- **Aim of the exercise**:
Go through the entries and write each one out again unchanged.

- **Data for the task**:
....

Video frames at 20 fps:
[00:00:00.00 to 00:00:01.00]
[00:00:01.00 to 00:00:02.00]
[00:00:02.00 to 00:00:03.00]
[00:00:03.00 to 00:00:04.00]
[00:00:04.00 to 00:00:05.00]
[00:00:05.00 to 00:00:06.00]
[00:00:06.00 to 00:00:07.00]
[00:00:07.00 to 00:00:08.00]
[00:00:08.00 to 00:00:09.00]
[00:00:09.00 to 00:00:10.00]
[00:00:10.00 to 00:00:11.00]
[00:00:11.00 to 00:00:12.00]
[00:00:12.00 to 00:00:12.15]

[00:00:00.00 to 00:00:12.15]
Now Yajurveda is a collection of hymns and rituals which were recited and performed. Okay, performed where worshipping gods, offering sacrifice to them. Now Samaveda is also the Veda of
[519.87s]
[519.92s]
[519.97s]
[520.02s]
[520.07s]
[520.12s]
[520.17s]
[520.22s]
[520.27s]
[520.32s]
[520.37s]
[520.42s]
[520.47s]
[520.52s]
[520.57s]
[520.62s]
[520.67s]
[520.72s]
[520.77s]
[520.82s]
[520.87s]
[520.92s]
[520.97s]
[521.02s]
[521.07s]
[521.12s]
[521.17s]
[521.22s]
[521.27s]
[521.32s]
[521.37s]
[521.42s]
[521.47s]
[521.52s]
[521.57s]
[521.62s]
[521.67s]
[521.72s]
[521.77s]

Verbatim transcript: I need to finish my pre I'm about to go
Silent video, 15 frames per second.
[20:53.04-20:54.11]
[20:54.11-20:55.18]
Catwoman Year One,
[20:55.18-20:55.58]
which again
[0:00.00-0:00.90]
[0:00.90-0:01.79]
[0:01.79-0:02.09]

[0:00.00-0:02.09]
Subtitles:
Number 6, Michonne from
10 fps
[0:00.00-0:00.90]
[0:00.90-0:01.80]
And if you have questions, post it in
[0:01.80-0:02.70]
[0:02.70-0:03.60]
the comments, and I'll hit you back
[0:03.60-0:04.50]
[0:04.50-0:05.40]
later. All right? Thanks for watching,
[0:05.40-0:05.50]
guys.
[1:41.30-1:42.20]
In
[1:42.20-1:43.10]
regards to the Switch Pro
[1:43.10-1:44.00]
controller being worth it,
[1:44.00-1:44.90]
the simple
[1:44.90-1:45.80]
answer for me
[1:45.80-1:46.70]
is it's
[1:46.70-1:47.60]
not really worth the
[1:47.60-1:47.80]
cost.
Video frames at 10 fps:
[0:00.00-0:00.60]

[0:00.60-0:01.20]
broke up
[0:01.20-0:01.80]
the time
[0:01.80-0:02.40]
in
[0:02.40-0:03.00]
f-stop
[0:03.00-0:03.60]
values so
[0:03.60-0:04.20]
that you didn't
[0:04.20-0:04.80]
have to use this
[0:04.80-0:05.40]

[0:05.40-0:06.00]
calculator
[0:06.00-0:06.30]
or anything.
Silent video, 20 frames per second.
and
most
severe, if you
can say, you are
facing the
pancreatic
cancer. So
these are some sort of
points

....

- **Answer to the exercise**:
Video frames at 20 fps:
[00:00:00.00 to 00:00:01.00]
[00:00:01.00 to 00:00:02.00]
[00:00:02.00 to 00:00:03.00]
[00:00:03.00 to 00:00:04.00]
[00:00:04.00 to 00:00:05.00]
[00:00:05.00 to 00:00:06.00]
[00:00:06.00 to 00:00:07.00]
[00:00:07.00 to 00:00:08.00]
[00:00:08.00 to 00:00:09.00]
[00:00:09.00 to 00:00:10.00]
[00:00:10.00 to 00:00:11.00]
[00:00:11.00 to 00:00:12.00]
[00:00:12.00 to 00:00:12.15]

[00:00:00.00 to 00:00:12.15]
Now Yajurveda is a collection of hymns and rituals which were recited and performed. Okay, performed where worshipping gods, offering sacrifice to them. Now Samaveda is also the Veda of
[519.87s]
[519.92s]
[519.97s]
[520.02s]
[520.07s]
[520.12s]
[520.17s]
[520.22s]
[520.27s]
[520.32s]
[520.37s]
[520.42s]
[520.47s]
[520.52s]
[520.57s]
[520.62s]
[520.67s]
[520.72s]
[520.77s]
[520.82s]
[520.87s]
[520.92s]
[520.97s]
[521.02s]
[521.07s]
[521.12s]
[521.17s]
[521.22s]
[521.27s]
[521.32s]
[521.37s]
[521.42s]
[521.47s]
[521.52s]
[521.57s]
[521.62s]
[521.67s]
[521.72s]
[521.77s]

Verbatim transcript: I need to finish my pre I'm about to go
Silent video, 15 frames per second.
[20:53.04-20:54.11]
[20:54.11-20:55.18]
Catwoman Year One,
[20:55.18-20:55.58]
which again
[0:00.00-0:00.90]
[0:00.90-0:01.79]
[0:01.79-0:02.09]

[0:00.00-0:02.09]
Subtitles:
Number 6, Michonne from
10 fps
[0:00.00-0:00.90]
[0:00.90-0:01.80]
And if you have questions, post it in
[0:01.80-0:02.70]
[0:02.70-0:03.60]
the comments, and I'll hit you back
[0:03.60-0:04.50]
[0:04.50-0:05.40]
later. All right? Thanks for watching,
[0:05.40-0:05.50]
guys.
[1:41.30-1:42.20]
In
[1:42.20-1:43.10]
regards to the Switch Pro
[1:43.10-1:44.00]
controller being worth it,
[1:44.00-1:44.90]
the simple
[1:44.90-1:45.80]
answer for me
[1:45.80-1:46.70]
is it's
[1:46.70-1:47.60]
not really worth the
[1:47.60-1:47.80]
cost.
Video frames at 10 fps:
[0:00.00-0:00.60]

[0:00.60-0:01.20]
broke up
[0:01.20-0:01.80]
the time
[0:01.80-0:02.40]
in
[0:02.40-0:03.00]
f-stop
[0:03.00-0:03.60]
values so
[0:03.60-0:04.20]
that you didn't
[0:04.20-0:04.80]
have to use this
[0:04.80-0:05.40]

[0:05.40-0:06.00]
calculator
[0:06.00-0:06.30]
or anything.
Silent video, 20 frames per second.
and
most
severe, if you
can say, you are
facing the
pancreatic
cancer. So
these are some sort of
points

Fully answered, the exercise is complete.